Elected officials and their health and safety offices have been advising appropriate precautions and measures to the public as to what must be done as the number of cases continues to increase exponentially. Countries across the world continue to enact travel restrictions and limitations, and close schools, religious institutes, shops and businesses, and lock down their borders.
For my friends and neighbors in the city of Santa Clarita, it is imperative that we continue to work together to flatten the “pandemic curve.” This can be done through the practice of social distancing, which will slow down the spread of virus and thus slow the number of people being infected exponentially, which can easily overburden the health institutions. This will give enough time to our hospitals to manage the patients of all ages in the best possible manner and thus hopefully getting the best treatment results.
Please follow the instructions issued by health officials, including our own Los Angeles County Department of Public Health.
1. Please wash your hands often with soap and water for at least 20 seconds.
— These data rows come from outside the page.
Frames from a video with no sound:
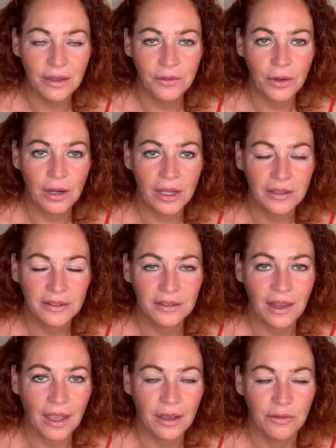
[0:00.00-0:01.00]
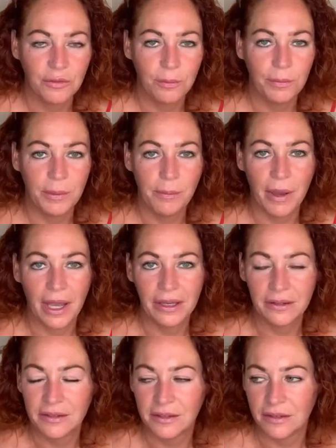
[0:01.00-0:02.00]
So I've got like a stack of bin
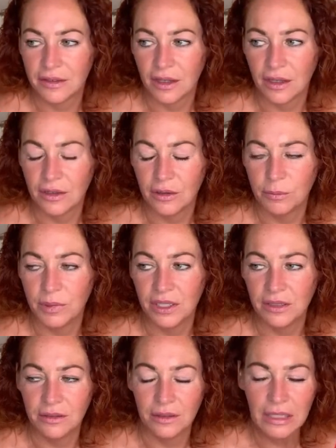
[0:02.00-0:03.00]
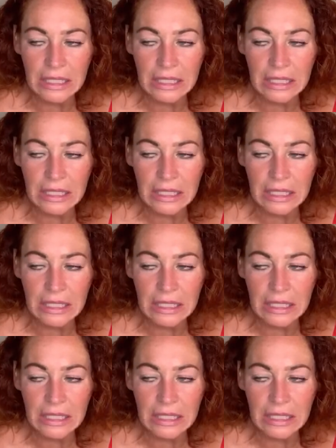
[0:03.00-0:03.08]
bags that have been,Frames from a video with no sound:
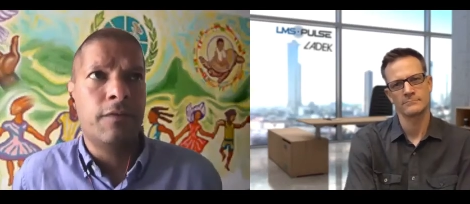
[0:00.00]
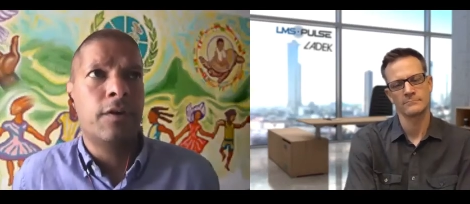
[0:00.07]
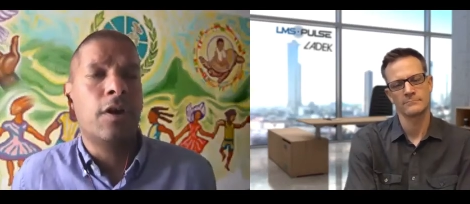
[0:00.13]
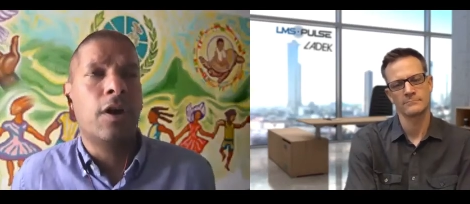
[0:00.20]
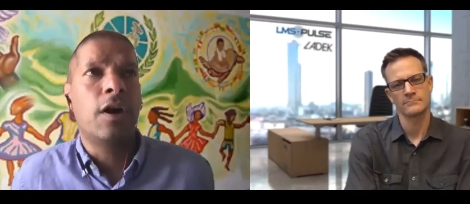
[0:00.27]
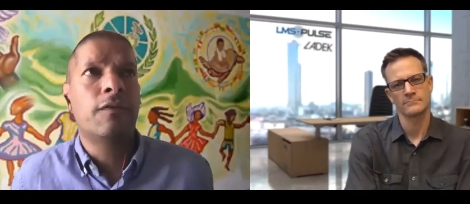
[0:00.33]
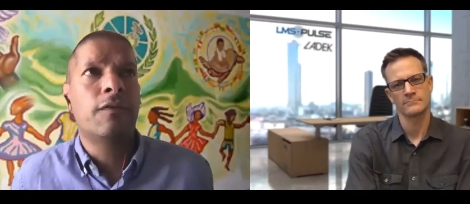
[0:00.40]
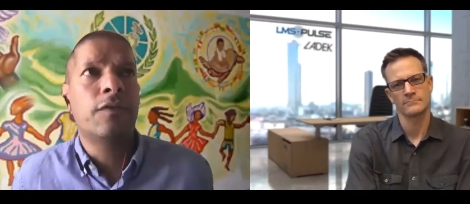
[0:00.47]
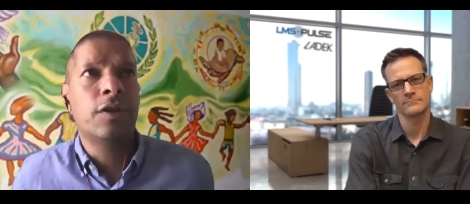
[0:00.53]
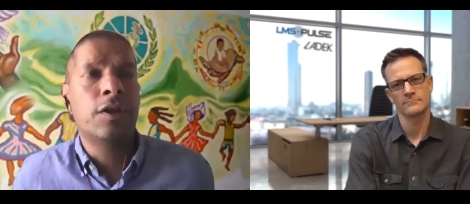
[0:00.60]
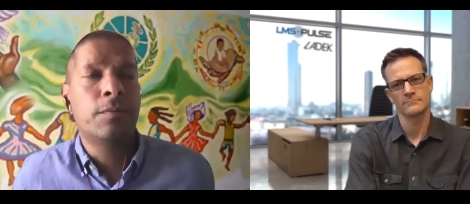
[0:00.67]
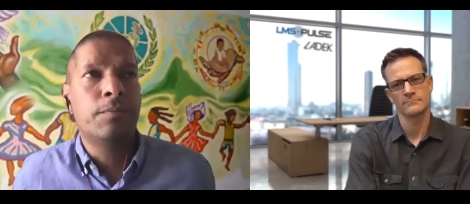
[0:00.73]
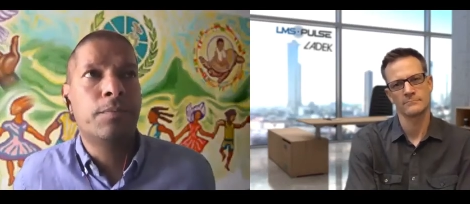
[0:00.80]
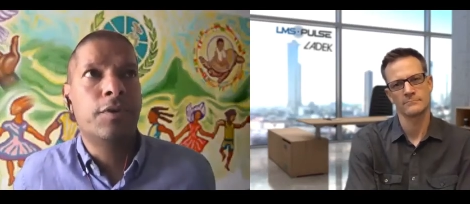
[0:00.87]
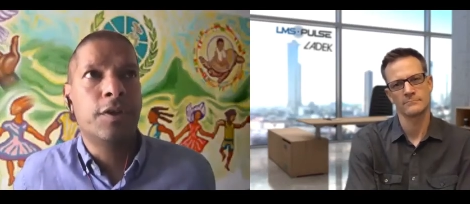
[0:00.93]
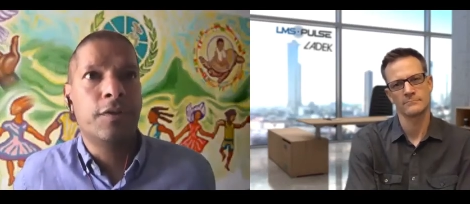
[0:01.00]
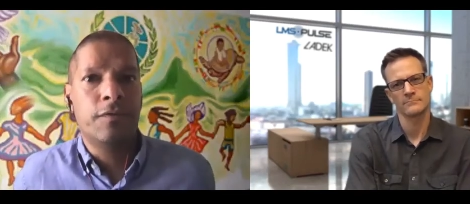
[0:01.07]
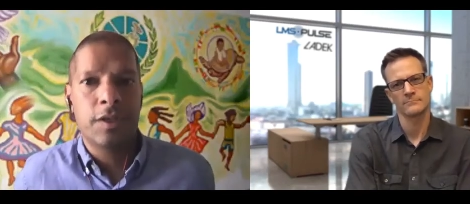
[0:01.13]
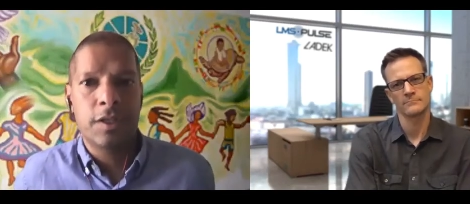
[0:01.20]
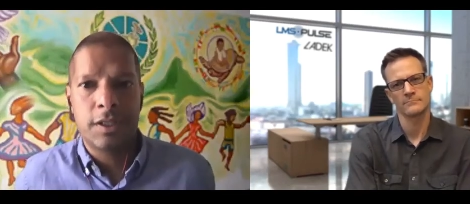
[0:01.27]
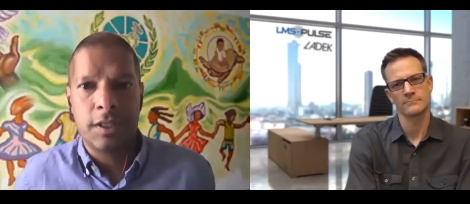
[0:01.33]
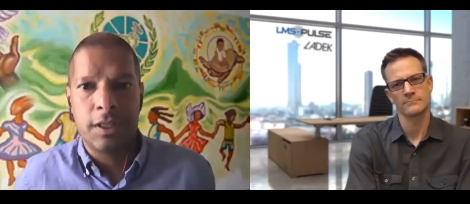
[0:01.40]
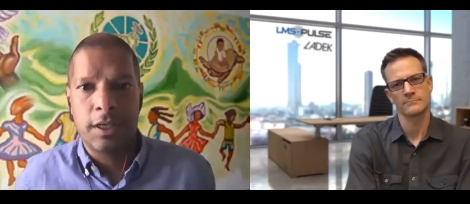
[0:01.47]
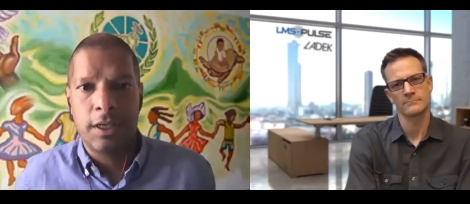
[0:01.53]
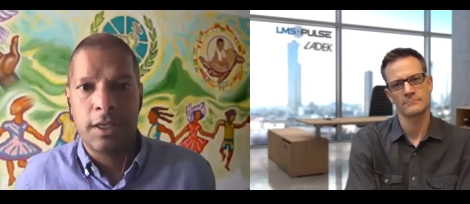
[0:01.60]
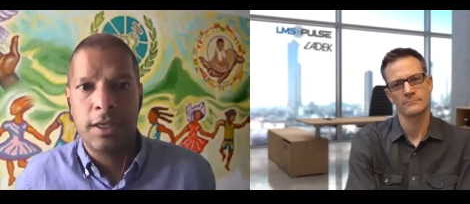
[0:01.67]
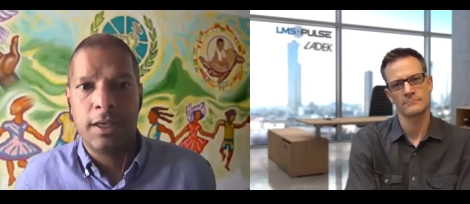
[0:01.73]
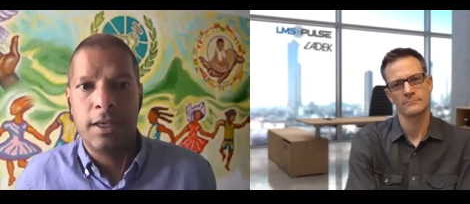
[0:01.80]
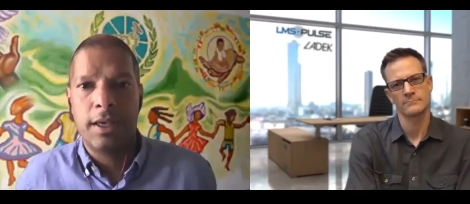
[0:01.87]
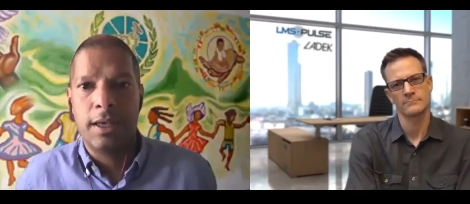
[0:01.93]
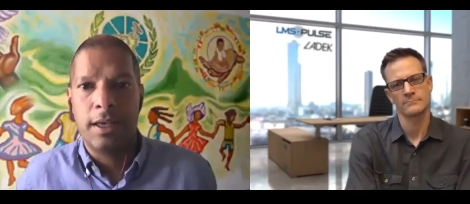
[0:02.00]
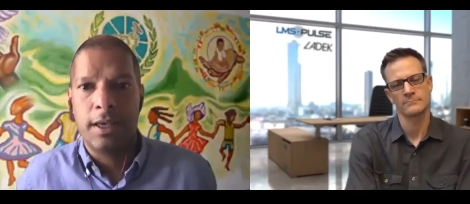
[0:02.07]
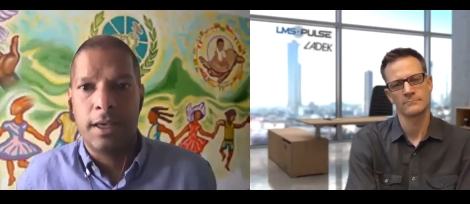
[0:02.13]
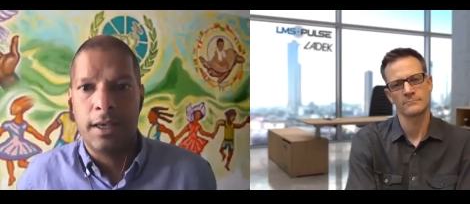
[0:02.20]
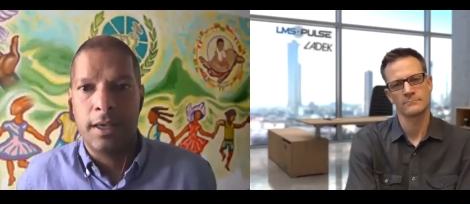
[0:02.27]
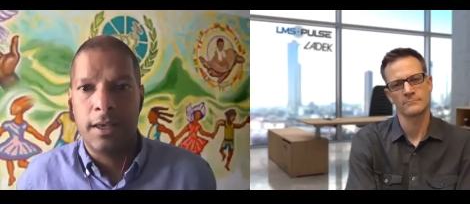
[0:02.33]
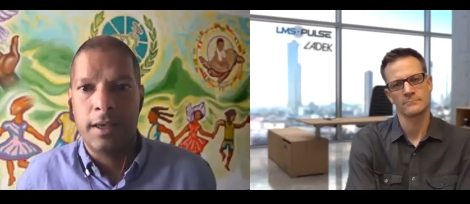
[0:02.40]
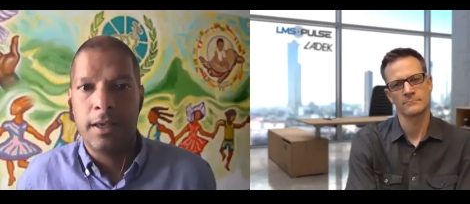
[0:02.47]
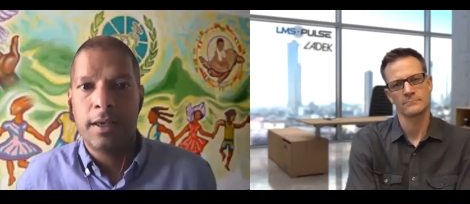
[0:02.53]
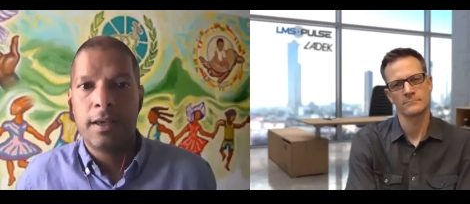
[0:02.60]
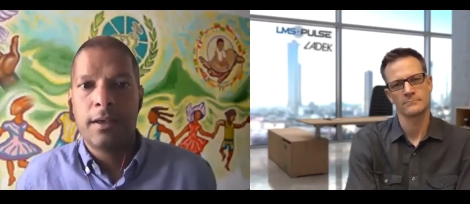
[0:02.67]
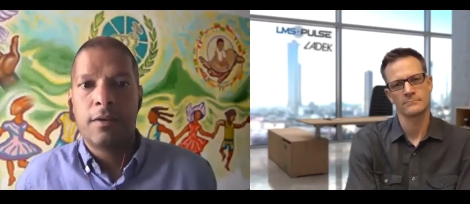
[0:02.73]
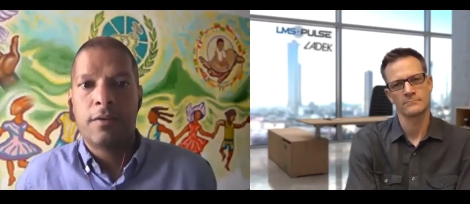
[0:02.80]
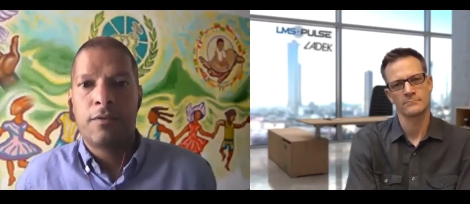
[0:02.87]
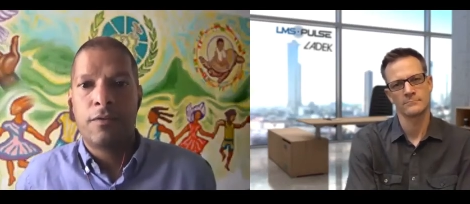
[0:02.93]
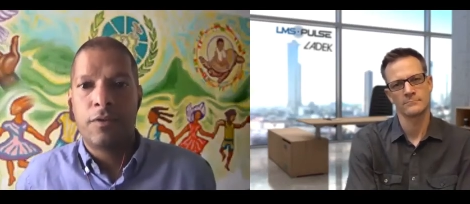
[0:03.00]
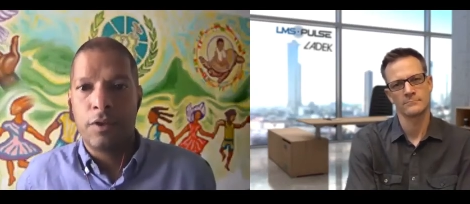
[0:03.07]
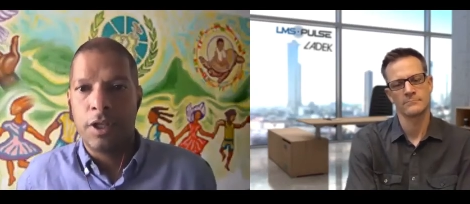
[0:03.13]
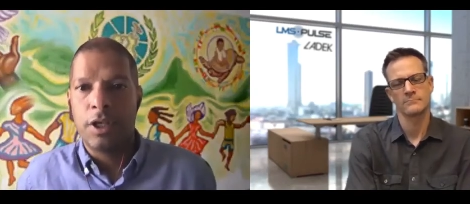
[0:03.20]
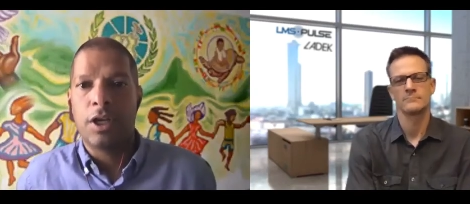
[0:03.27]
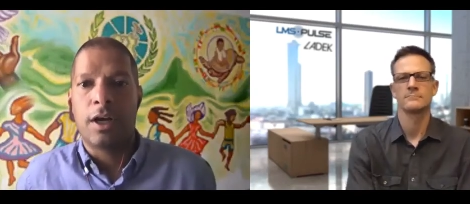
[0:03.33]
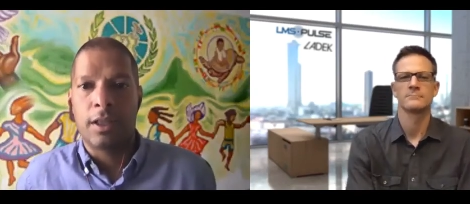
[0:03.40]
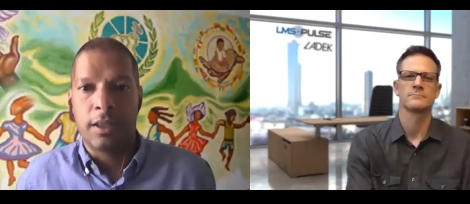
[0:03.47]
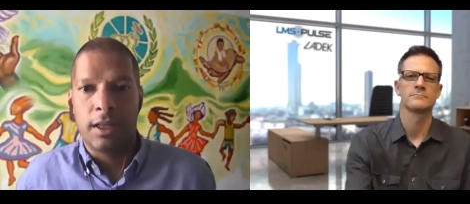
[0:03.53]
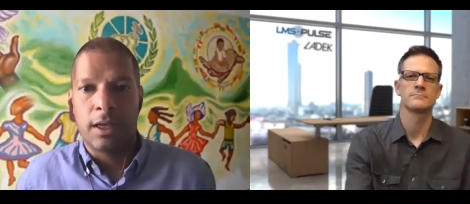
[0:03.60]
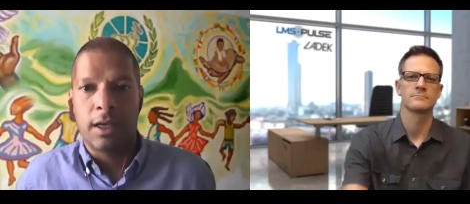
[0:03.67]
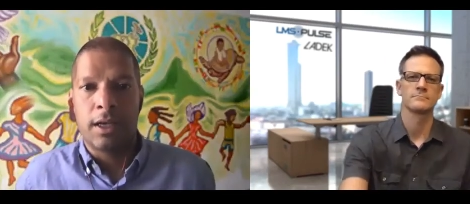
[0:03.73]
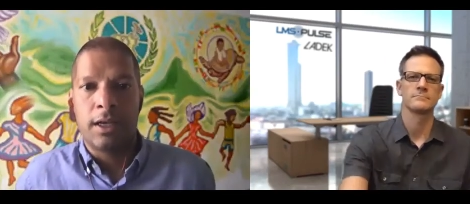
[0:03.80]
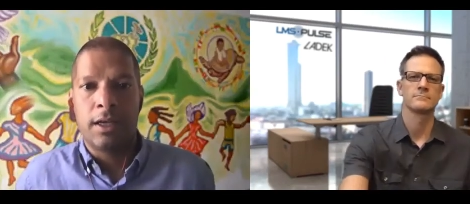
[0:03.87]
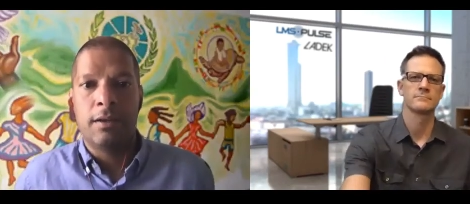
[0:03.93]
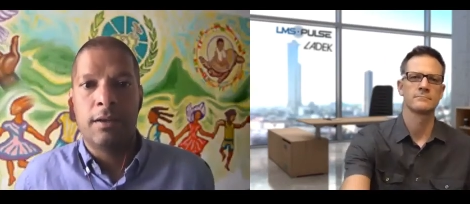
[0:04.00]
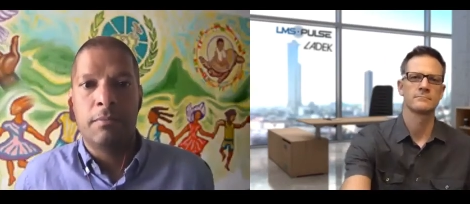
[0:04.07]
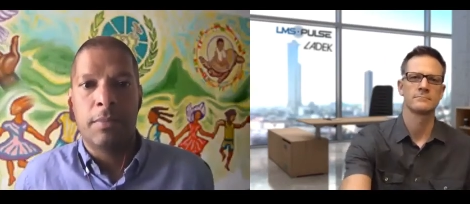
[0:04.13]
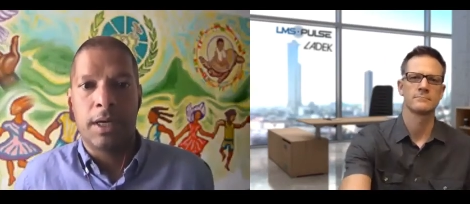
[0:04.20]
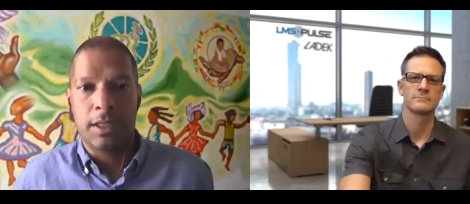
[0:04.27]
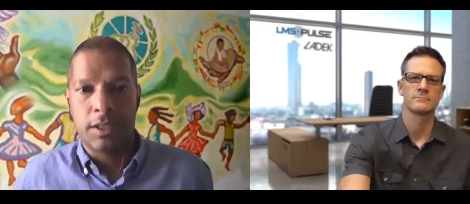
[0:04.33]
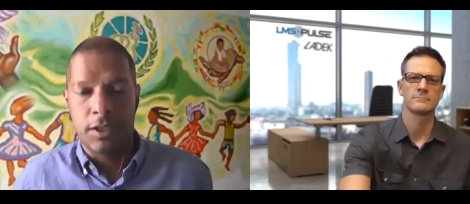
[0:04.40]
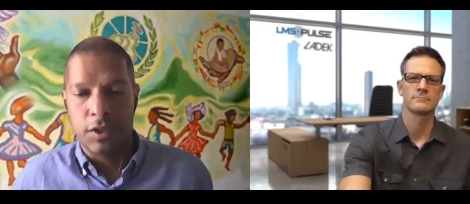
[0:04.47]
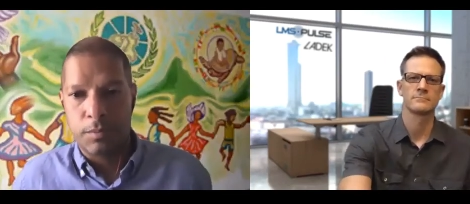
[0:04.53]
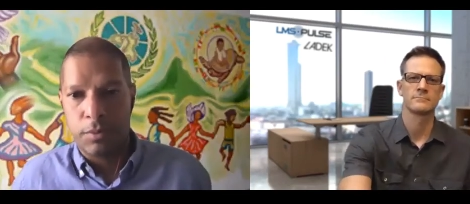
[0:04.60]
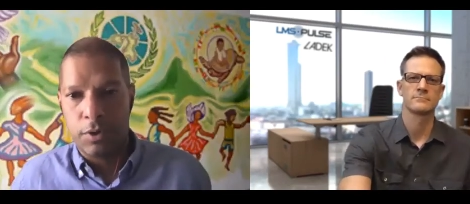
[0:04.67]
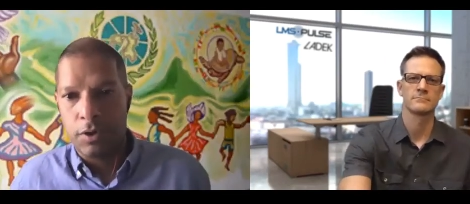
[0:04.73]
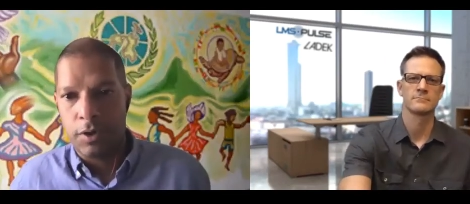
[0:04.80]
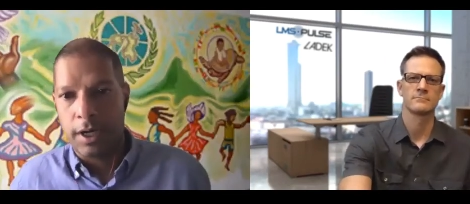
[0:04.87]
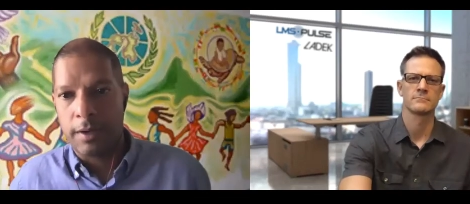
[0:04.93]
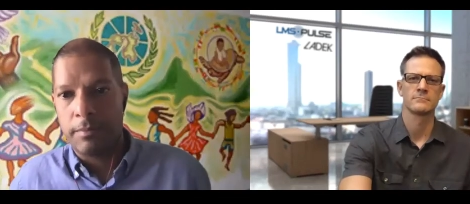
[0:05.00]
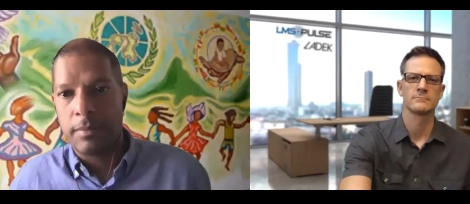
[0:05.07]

Speaker 1: offered previously a fully online master's program.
2. Use hand sanitizer consisting of at least 60% alcohol if soap is not available.
3. Clean surfaces and items that we use commonly with disinfectants (this can include steering wheels, smartphones, TV remotes, refrigerator doors, door knobs, etc).
If you are having symptoms of fever, cough and difficulty breathing, contact your health provider and follow their advice. Another great resource is www.cdc.gov.
Friends, the situation is unprecedented and challenging to say the least, but with challenges, there is always an opportunity to figure out the solutions. “Social distancing” does not mean social withdrawal. This is an opportunity to spend a lot of time with your children, do interesting projects with them, watch their favorite movies, and try out some new recipes. This might be a good time to catch up with old friends on the phone, video chatting, listening to your favorite movies or shows and reading that book that you always wanted to.
We are a resilient community and country and have overcome worse situations We should all remain cautious but not panic. Maintaining and elevating our immunity is very important and stress and panic are certainly not friends of our immune system.
We are all in this together! This city came together four months ago out of compassion for one another following the tragedy at Saugus High School. As we face this pandemic together, I am sure we will continue to stay strong by putting aside our differences and help each other.
Stay strong, stay humble, wash your hands and maintain social distancing, my friends!